▶ [About this exercise] Starting at the line that contains "[2.00-2.44s]", write out every line through the last one in the records below, word for word. Leave out any pictures.

--

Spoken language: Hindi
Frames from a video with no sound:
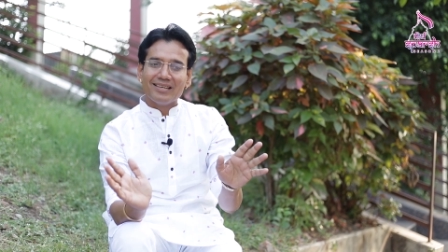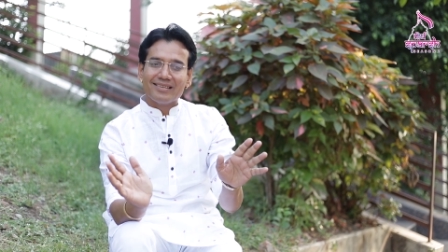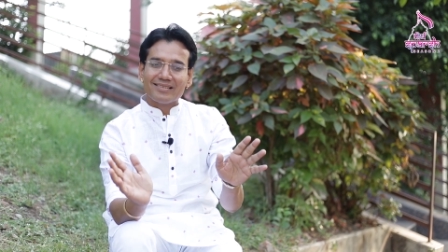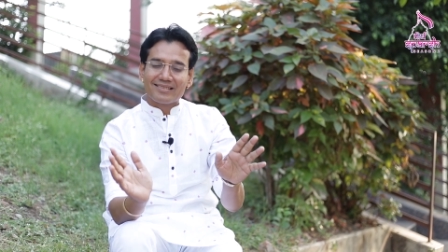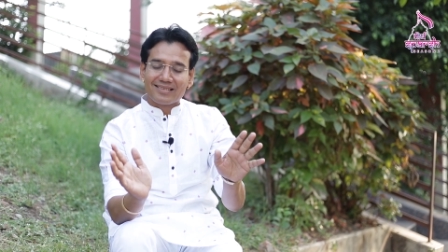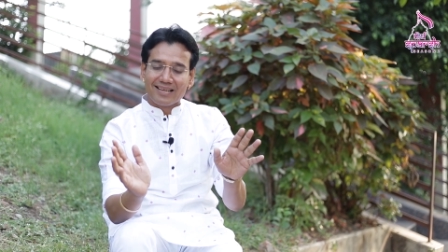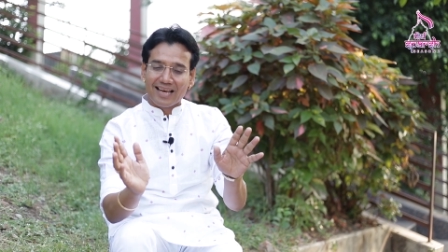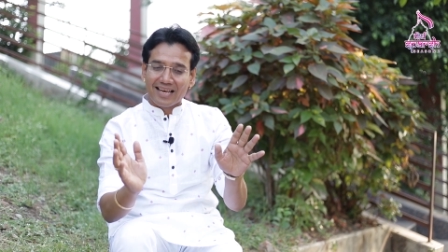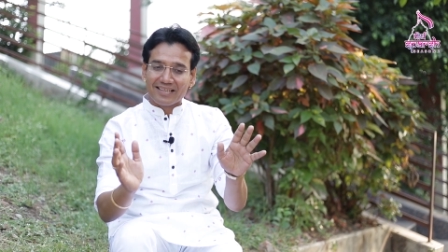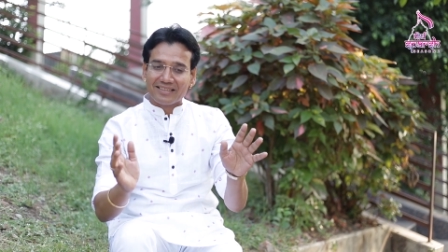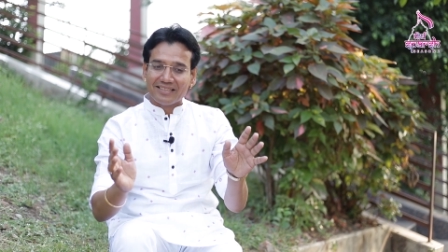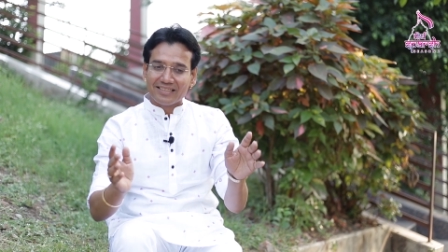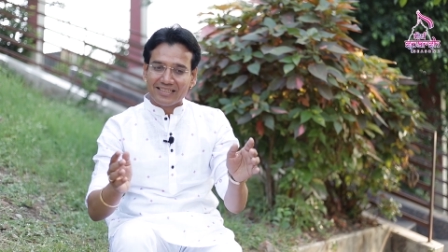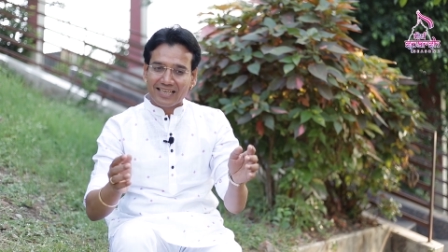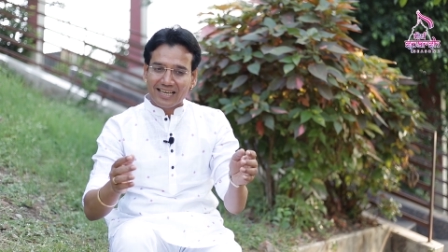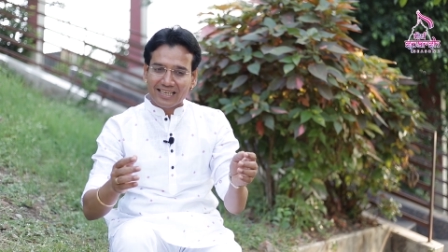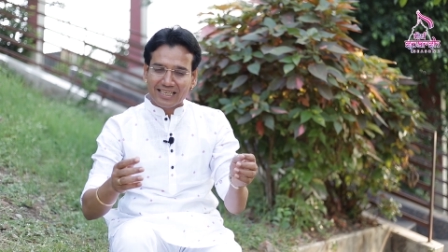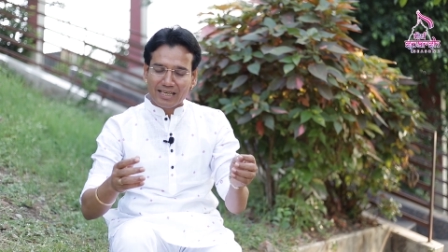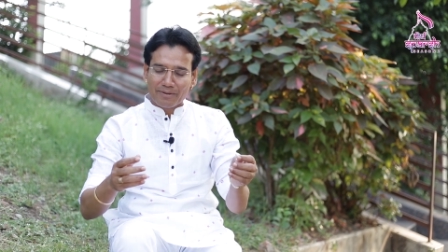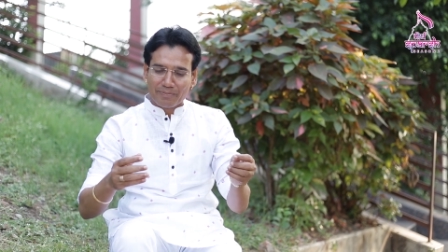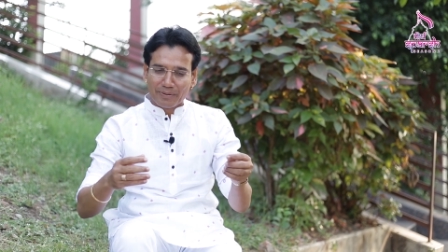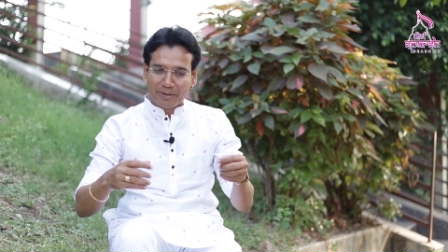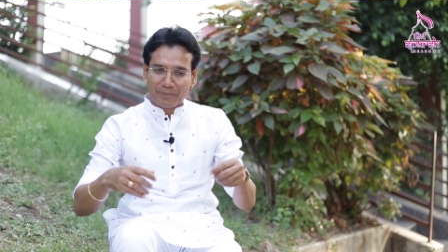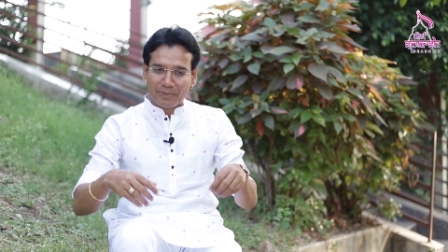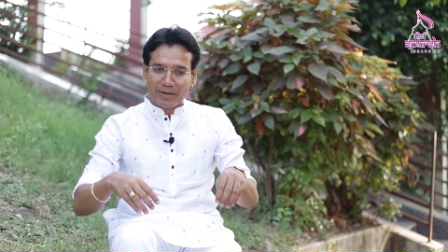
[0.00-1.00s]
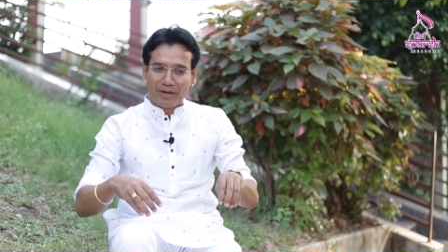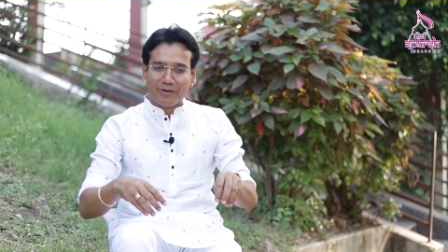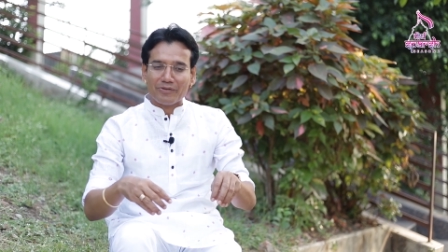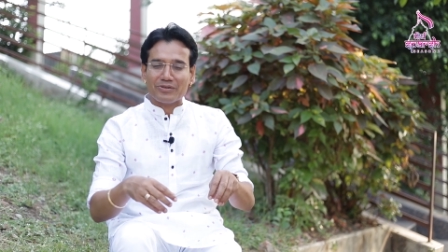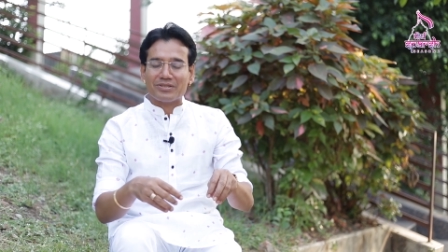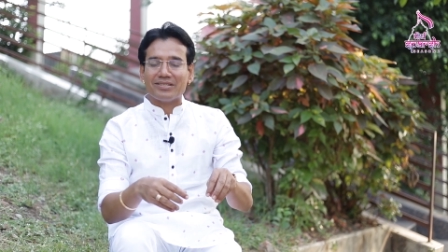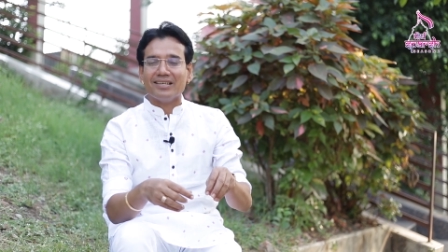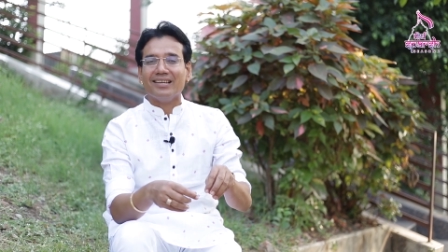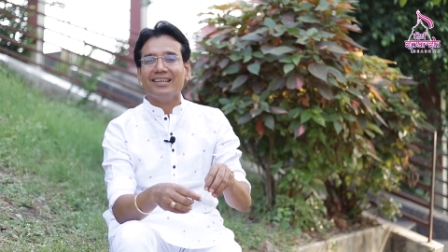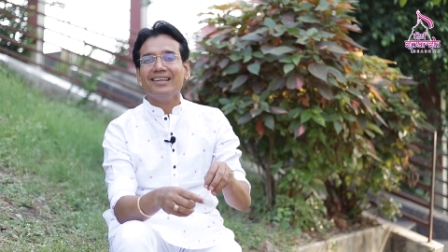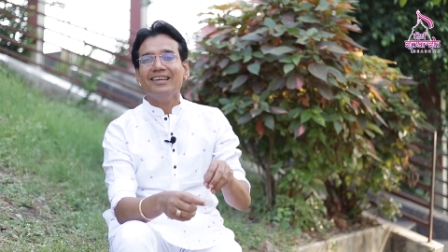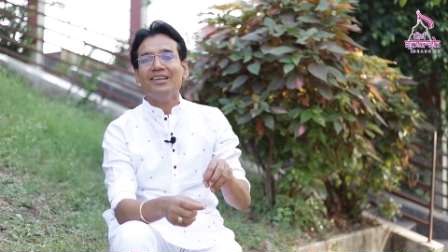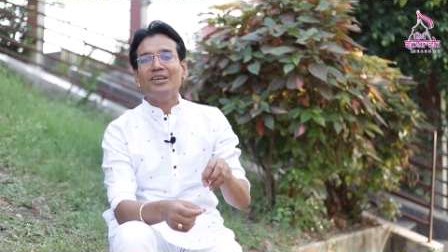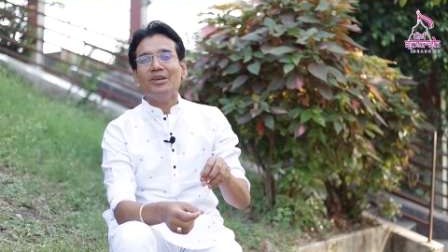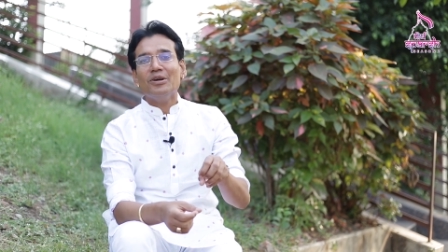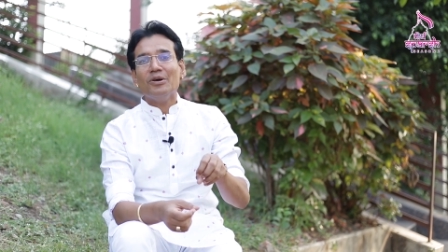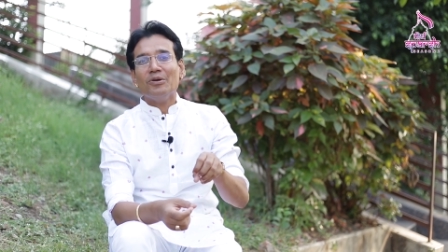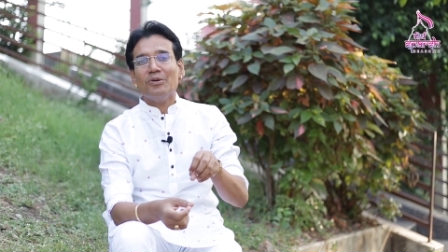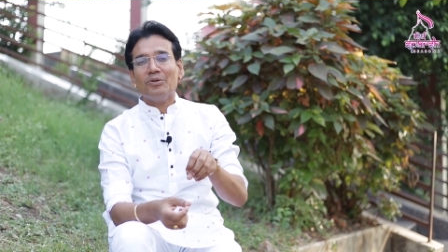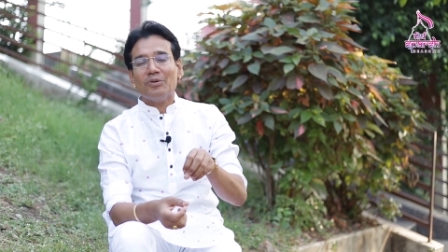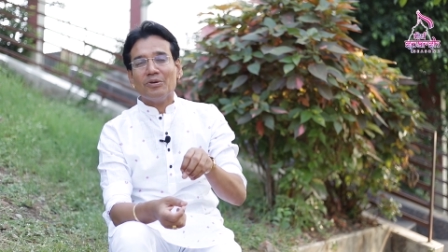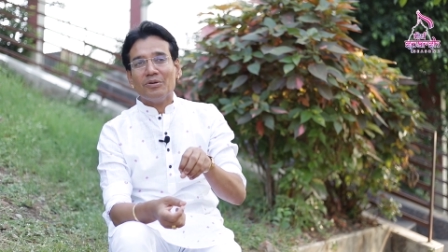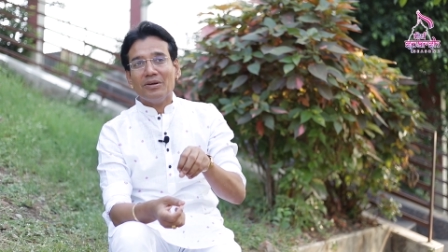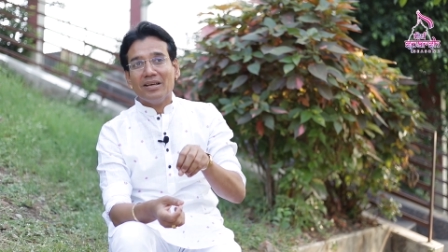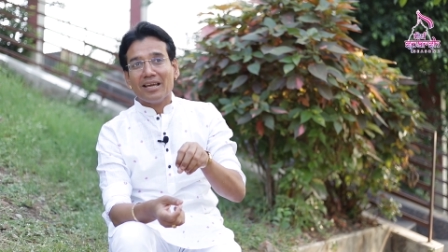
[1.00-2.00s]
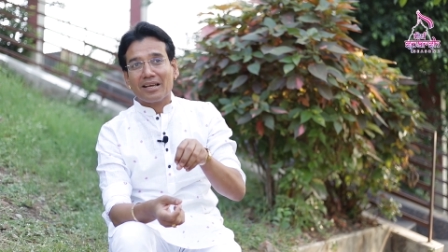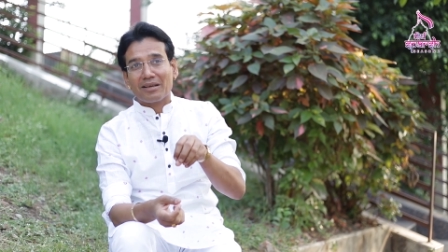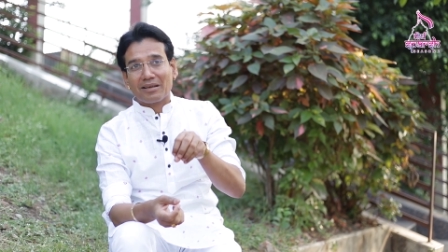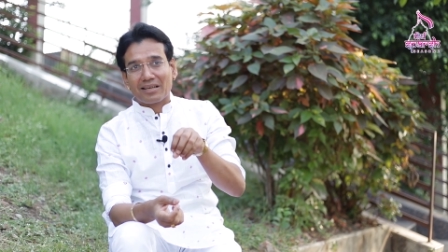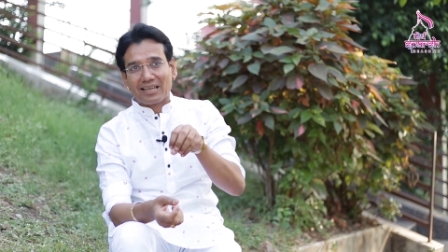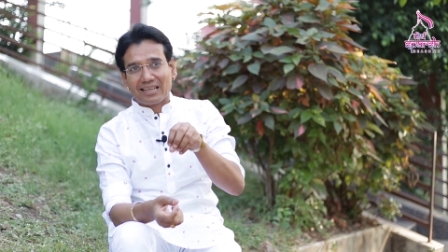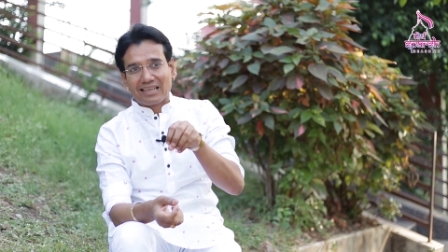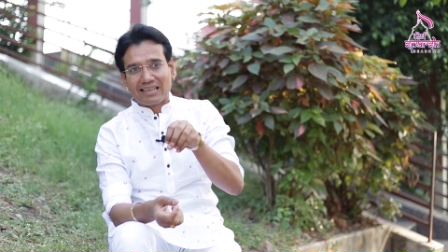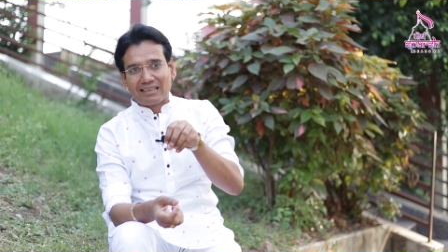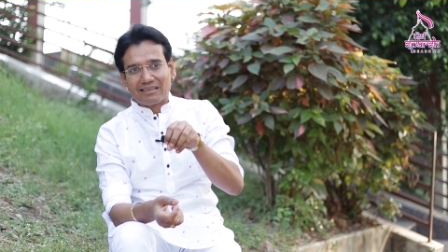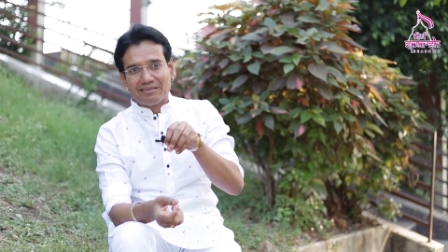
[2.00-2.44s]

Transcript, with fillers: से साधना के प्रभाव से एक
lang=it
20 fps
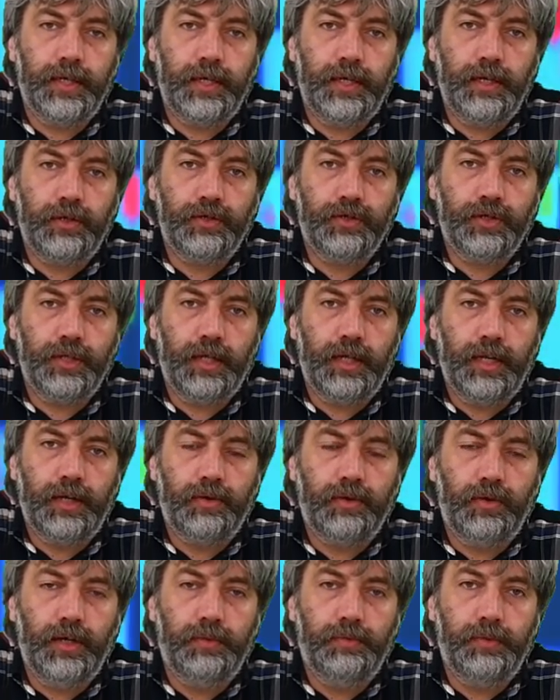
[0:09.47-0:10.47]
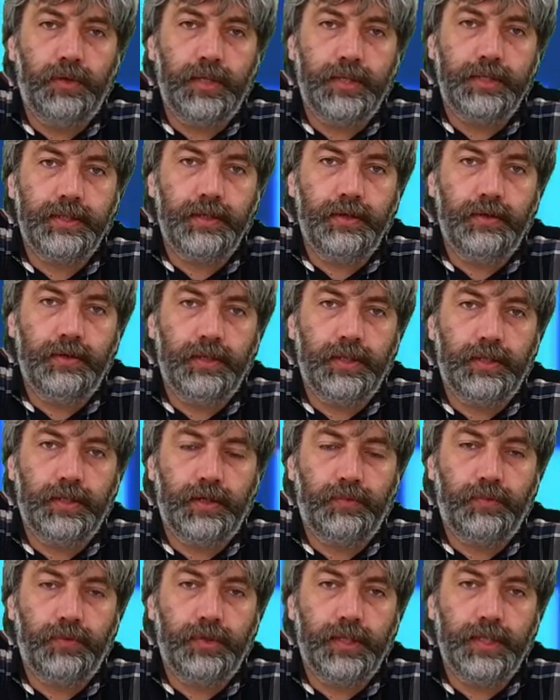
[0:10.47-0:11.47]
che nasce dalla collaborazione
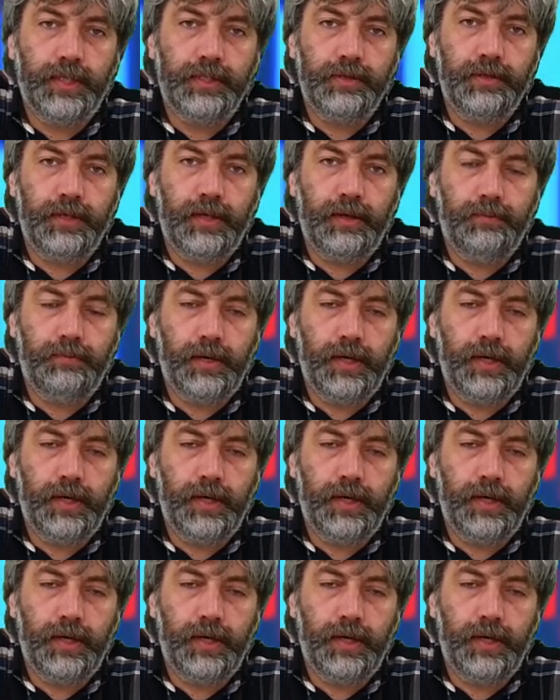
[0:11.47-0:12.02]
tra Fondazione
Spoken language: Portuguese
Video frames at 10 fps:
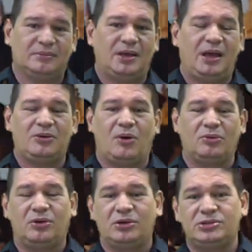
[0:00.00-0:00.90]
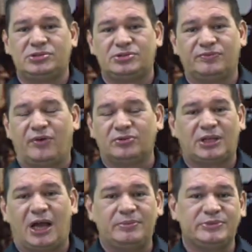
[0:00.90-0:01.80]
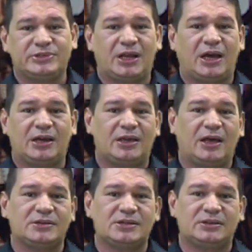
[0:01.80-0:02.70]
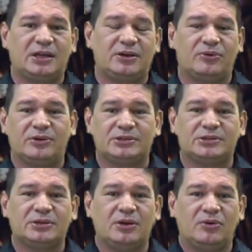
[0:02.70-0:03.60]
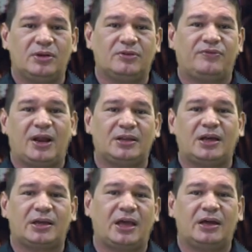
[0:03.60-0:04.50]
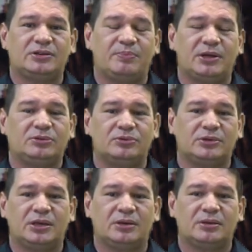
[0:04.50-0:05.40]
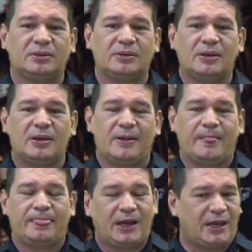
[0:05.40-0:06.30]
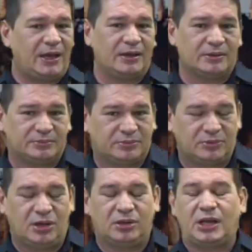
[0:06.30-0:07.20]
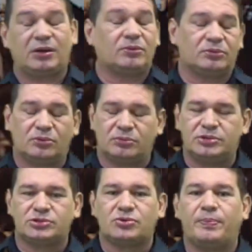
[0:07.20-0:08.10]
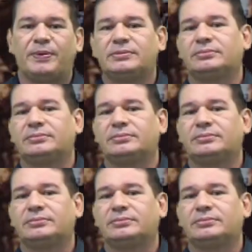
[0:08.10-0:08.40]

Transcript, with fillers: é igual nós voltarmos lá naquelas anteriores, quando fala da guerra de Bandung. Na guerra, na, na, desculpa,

--

▶ [Expected output]
[2.00-2.44s]

Transcript, with fillers: से साधना के प्रभाव से एक
lang=it
20 fps
[0:09.47-0:10.47]
[0:10.47-0:11.47]
che nasce dalla collaborazione
[0:11.47-0:12.02]
tra Fondazione
Spoken language: Portuguese
Video frames at 10 fps:
[0:00.00-0:00.90]
[0:00.90-0:01.80]
[0:01.80-0:02.70]
[0:02.70-0:03.60]
[0:03.60-0:04.50]
[0:04.50-0:05.40]
[0:05.40-0:06.30]
[0:06.30-0:07.20]
[0:07.20-0:08.10]
[0:08.10-0:08.40]

Transcript, with fillers: é igual nós voltarmos lá naquelas anteriores, quando fala da guerra de Bandung. Na guerra, na, na, desculpa,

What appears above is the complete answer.